The Art of Fiction • Paragraph 59
Stage 1 of 6

Read it through once

A good many years ago, there was a young man of four- or five-and-twenty, who ardently desired before all things to become a novelist. He spent a couple of years, giving to the work all his unemployed hours, over a novel of modern life. He took immense pains with it, rewrote some of the scenes half a dozen times, and spared neither labour nor thought to make it as good as he could make it. When he really felt that he could do nothing more with it, he rolled it up and sent it to a friend with the request that he would place it anonymously in Mr. Macmillan's hands. Mr. Macmillan had it carefully read, and sent the author, still through the friend, his reader's opinion. The reader did not sign his opinion, but he was a Cambridge man, a critic of judgment, a man of taste, a kindly man, and he had once been, if he was not still, a mathematician. These things were clearly evident from his handwriting, as well as from the wording of his verdict.

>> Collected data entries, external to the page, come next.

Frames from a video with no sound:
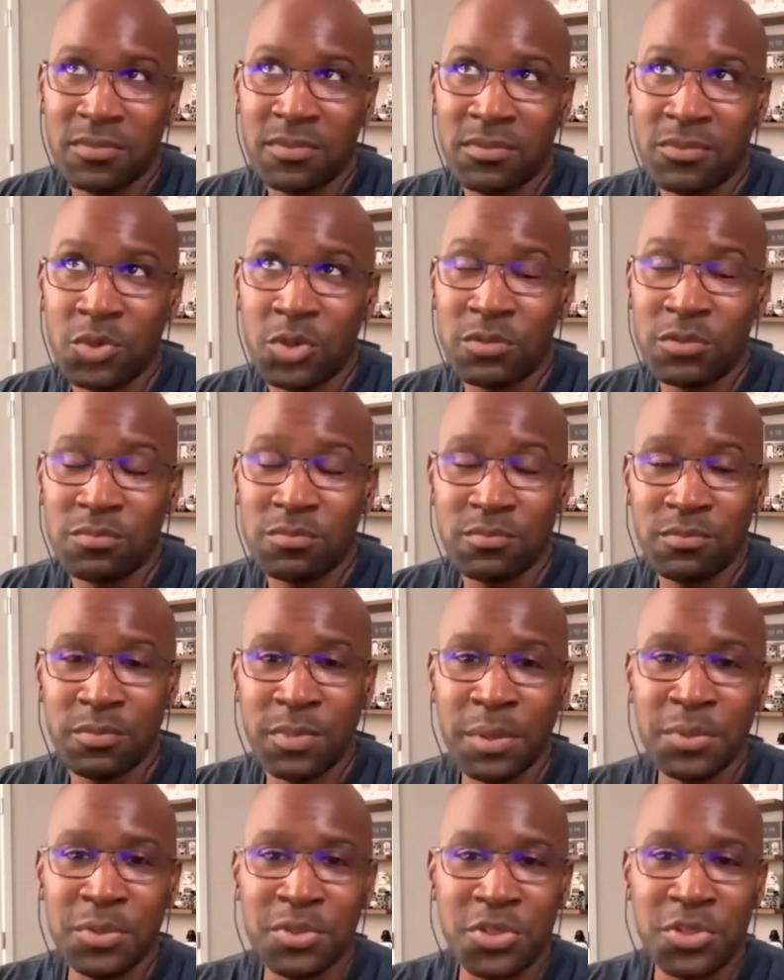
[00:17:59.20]
well,
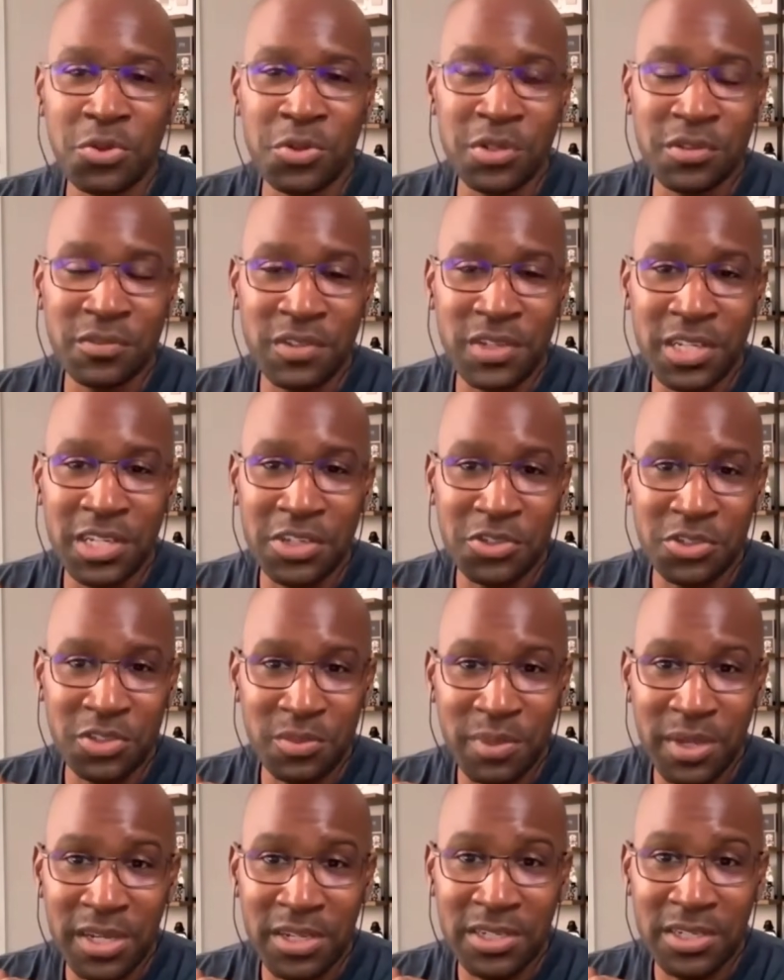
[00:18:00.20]
members only videos
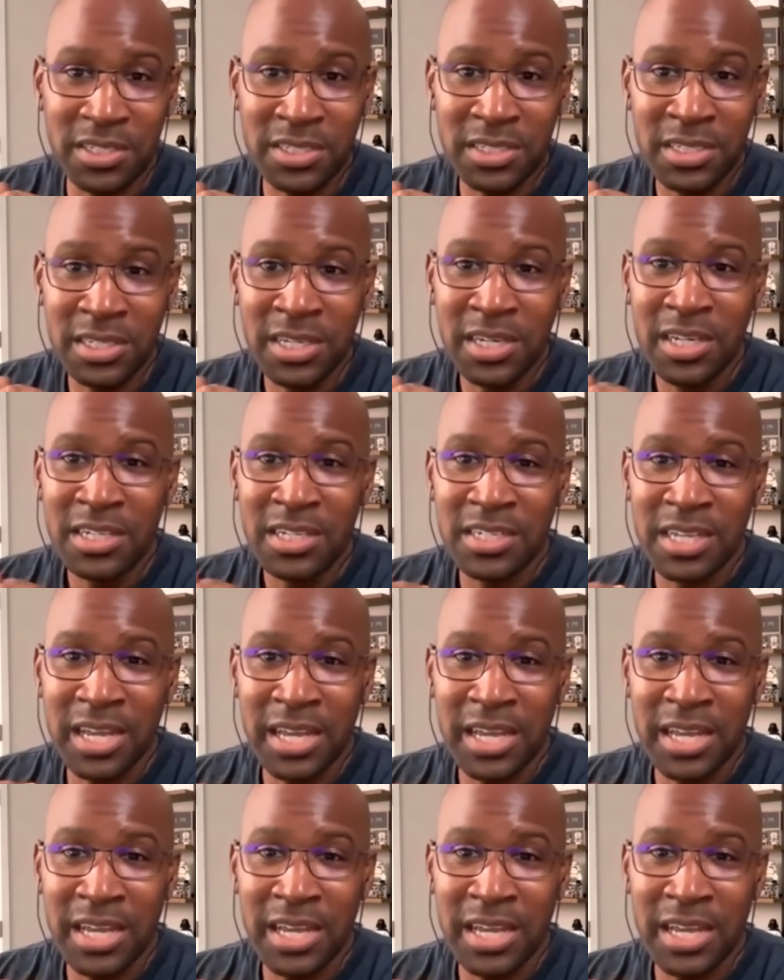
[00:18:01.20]
about it, to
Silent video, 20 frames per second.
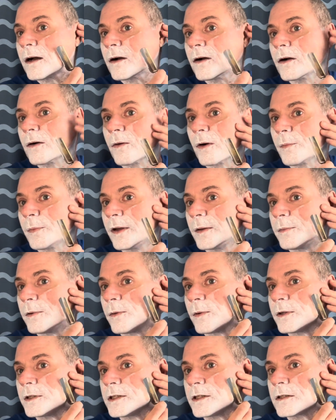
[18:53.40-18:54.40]
where people
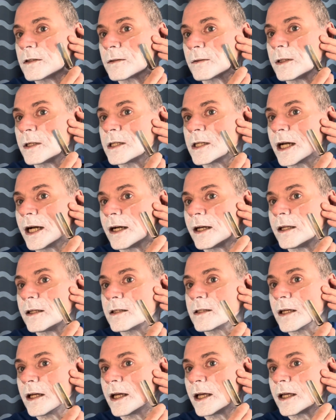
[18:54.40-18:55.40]
would just reach out and
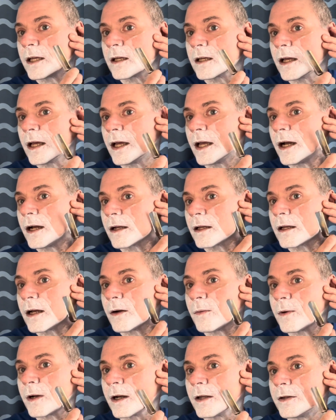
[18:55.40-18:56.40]
say, hey, I
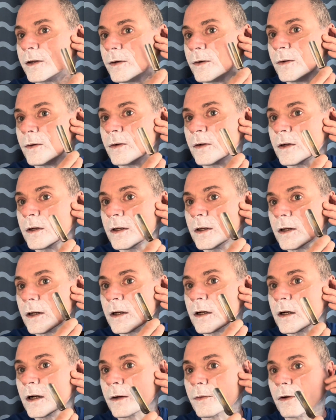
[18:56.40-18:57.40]
want to do
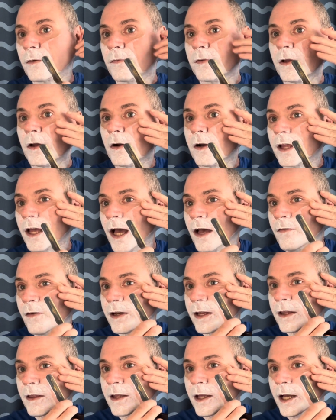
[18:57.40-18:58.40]
a review. Do you have
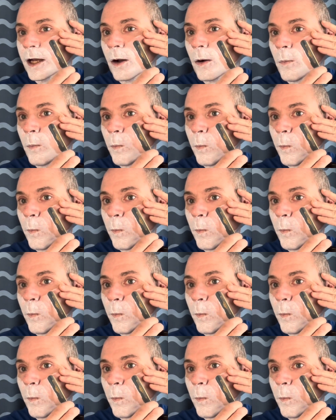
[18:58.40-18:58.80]
anything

This was to the effect that the novel should not be published, for certain reasons which he proceeded to give. But he laid down his objections with very great consideration for the writer, indicating for his encouragement what he considered points of promise, suggesting certain practical rules of construction which had been violated, and showing where ignorance of the Art and inexperience of life had caused faults such as to make it most undesirable for the author, as well as impossible for a publisher of standing, to produce the work. The writer, after the first pangs of disappointment, plucked up heart, and began to ponder over the lessons contained in that opinion. The young man has since become a novelist, "of a sort," and he takes this opportunity of returning his most sincere thanks to Mr. Macmillan for his kindness in considering and refusing to publish an immature novel, and to his anonymous critic for his invaluable letter. Would that all publishers' readers were like unto that reader, as conscientious and as kindly, and as anxious to save beginners from putting forth bad work!